## ACTION ITEM
Lines that contain the string "video" are the ones to list; copy all of them from the records.

## GIVEN RECORDS

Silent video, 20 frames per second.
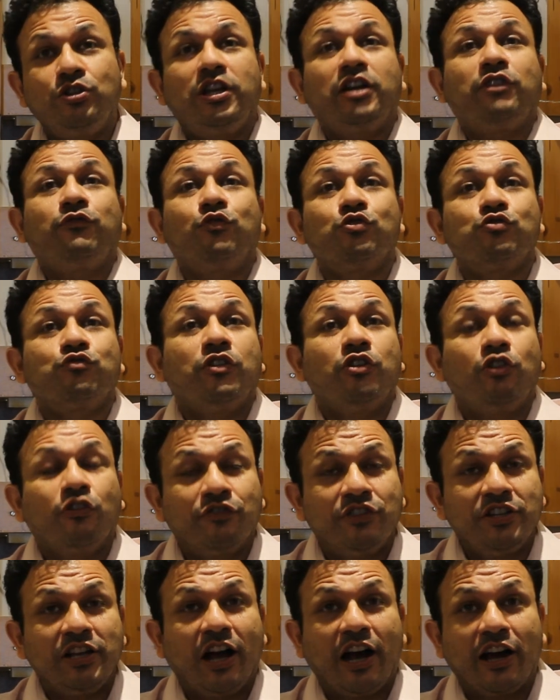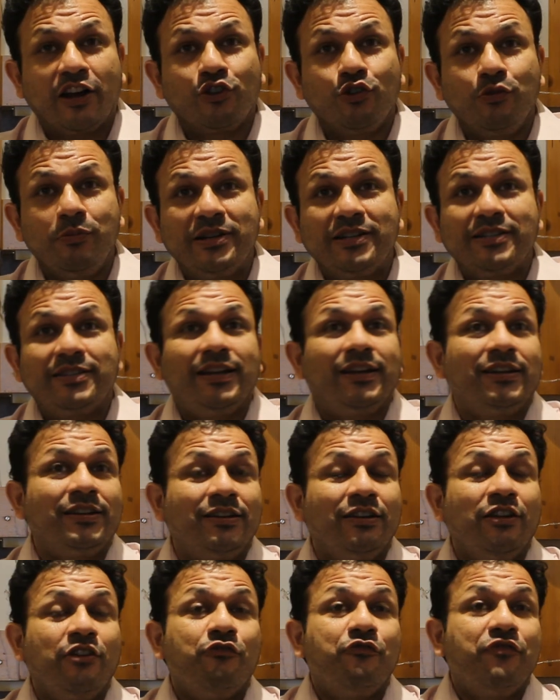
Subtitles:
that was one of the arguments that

---

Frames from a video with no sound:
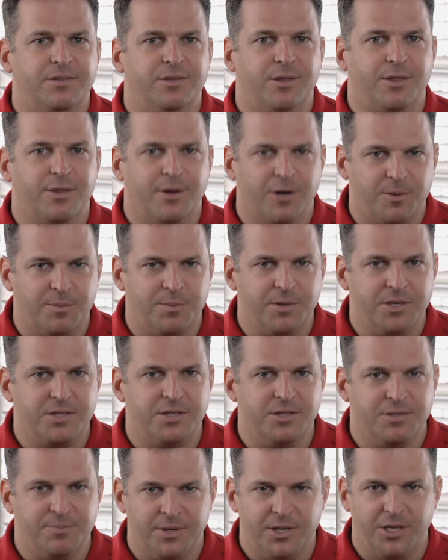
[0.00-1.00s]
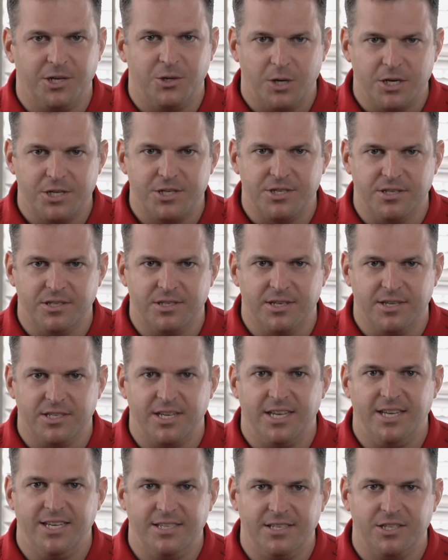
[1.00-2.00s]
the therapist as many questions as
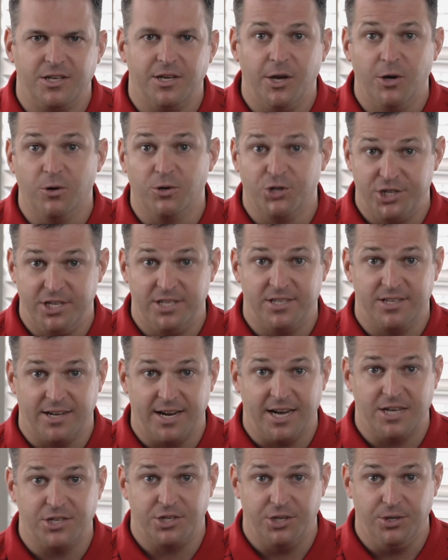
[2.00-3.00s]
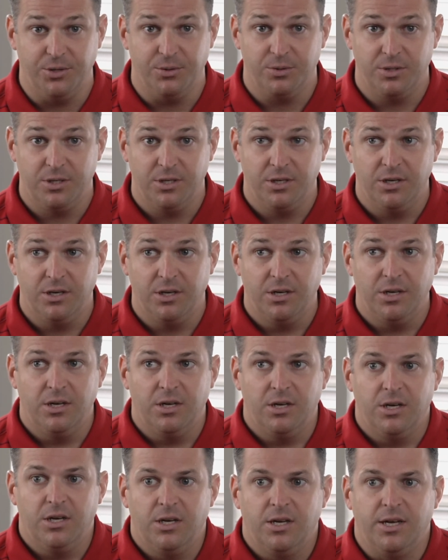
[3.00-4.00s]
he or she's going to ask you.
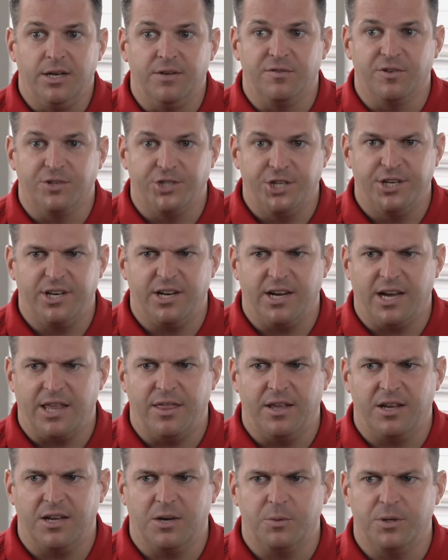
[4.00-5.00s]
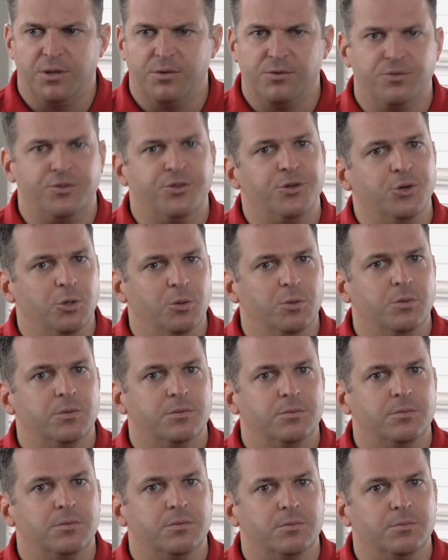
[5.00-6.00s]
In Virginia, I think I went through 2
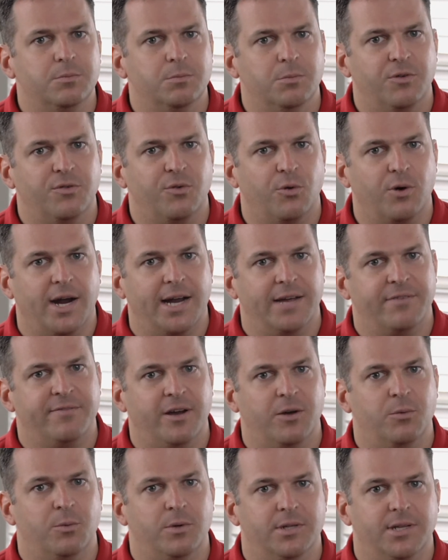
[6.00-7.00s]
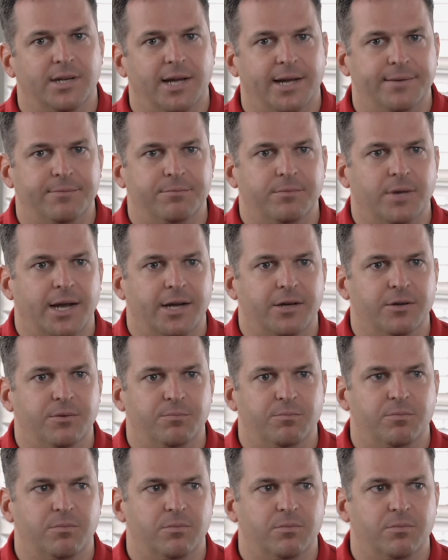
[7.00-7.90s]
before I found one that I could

--

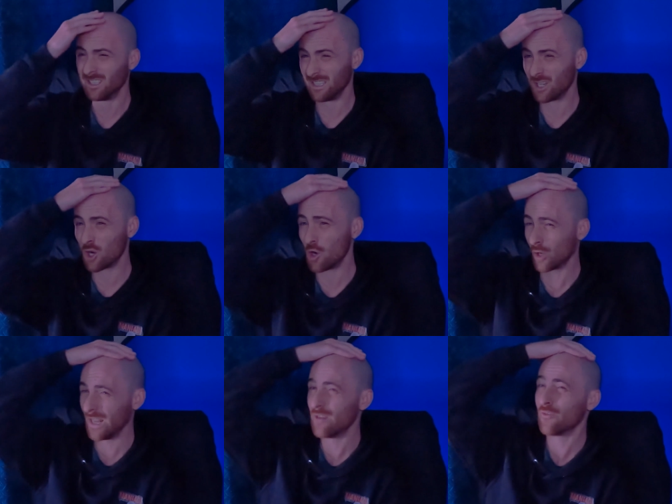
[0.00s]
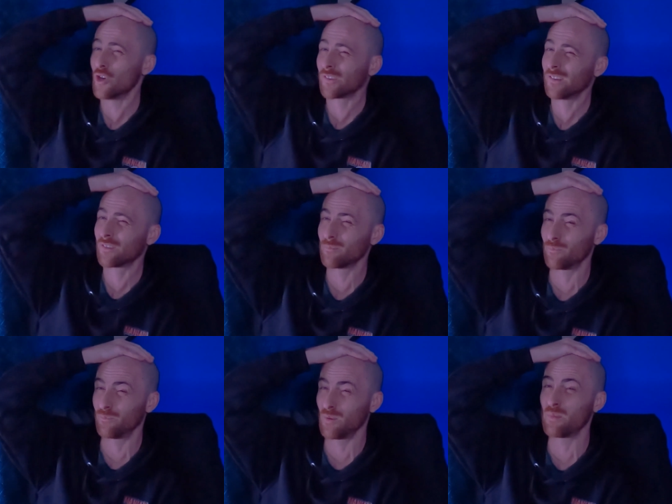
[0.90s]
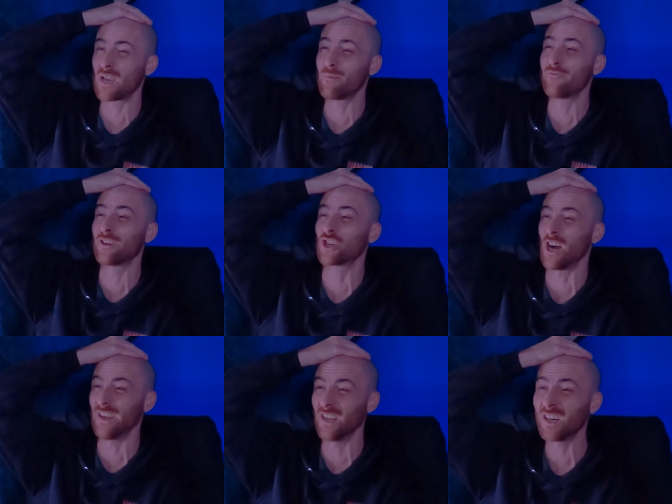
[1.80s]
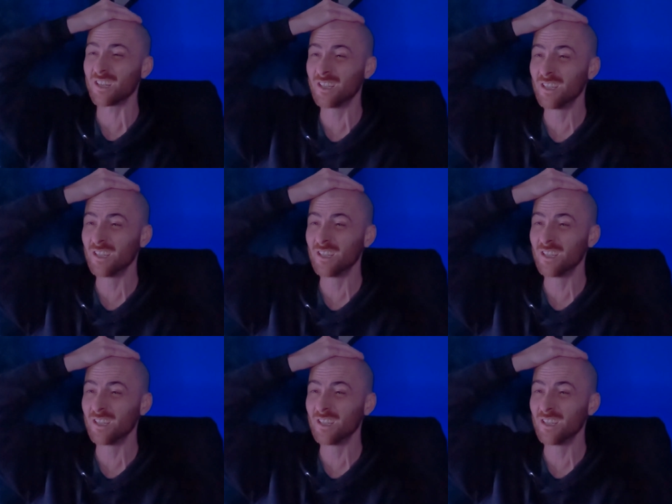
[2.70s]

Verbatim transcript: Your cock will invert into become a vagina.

## RESULT OF THE TASK
Silent video, 20 frames per second.
Frames from a video with no sound:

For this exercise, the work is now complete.